Which lines of the entries below run from the one holding "Silent video, 10 frames per second." to the one holding "[0:11.70-0:12.10]", inclusive? Set down exactly those lines and no others.

□ □ □ □ □

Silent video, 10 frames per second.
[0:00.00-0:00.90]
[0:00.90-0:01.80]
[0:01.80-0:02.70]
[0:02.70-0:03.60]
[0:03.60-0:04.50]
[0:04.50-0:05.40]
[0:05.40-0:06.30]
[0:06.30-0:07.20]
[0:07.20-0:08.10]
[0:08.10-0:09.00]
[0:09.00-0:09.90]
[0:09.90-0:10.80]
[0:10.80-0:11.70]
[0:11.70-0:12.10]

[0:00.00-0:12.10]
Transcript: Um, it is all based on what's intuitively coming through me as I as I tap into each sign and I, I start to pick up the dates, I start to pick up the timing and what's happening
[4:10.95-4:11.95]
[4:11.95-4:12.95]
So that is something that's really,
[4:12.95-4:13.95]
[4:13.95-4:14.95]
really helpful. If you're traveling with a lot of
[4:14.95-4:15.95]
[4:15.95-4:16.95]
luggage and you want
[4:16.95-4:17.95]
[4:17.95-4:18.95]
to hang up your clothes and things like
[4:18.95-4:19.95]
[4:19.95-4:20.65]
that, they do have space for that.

□ □ □ □ □

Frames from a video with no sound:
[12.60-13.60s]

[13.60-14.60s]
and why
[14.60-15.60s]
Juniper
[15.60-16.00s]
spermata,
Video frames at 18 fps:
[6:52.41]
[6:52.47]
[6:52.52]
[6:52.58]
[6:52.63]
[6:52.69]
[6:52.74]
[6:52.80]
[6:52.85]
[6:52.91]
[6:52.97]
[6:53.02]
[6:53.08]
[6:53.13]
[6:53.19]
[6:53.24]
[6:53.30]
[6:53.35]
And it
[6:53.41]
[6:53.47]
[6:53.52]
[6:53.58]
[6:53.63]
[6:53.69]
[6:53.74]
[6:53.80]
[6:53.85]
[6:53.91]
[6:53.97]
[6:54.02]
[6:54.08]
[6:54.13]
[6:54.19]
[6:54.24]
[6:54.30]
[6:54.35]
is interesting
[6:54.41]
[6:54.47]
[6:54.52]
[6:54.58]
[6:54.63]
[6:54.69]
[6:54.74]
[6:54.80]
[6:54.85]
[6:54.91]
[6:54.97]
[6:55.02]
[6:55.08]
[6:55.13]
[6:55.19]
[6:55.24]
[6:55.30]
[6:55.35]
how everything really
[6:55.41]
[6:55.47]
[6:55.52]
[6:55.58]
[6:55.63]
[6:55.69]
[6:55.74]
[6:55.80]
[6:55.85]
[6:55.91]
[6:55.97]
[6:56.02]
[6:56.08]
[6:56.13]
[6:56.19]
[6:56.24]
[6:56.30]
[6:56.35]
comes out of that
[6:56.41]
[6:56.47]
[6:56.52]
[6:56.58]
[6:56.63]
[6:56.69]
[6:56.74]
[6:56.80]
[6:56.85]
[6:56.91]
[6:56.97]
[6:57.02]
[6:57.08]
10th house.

□ □ □ □ □

## WRITTEN SOLUTION
Silent video, 10 frames per second.
[0:00.00-0:00.90]
[0:00.90-0:01.80]
[0:01.80-0:02.70]
[0:02.70-0:03.60]
[0:03.60-0:04.50]
[0:04.50-0:05.40]
[0:05.40-0:06.30]
[0:06.30-0:07.20]
[0:07.20-0:08.10]
[0:08.10-0:09.00]
[0:09.00-0:09.90]
[0:09.90-0:10.80]
[0:10.80-0:11.70]
[0:11.70-0:12.10]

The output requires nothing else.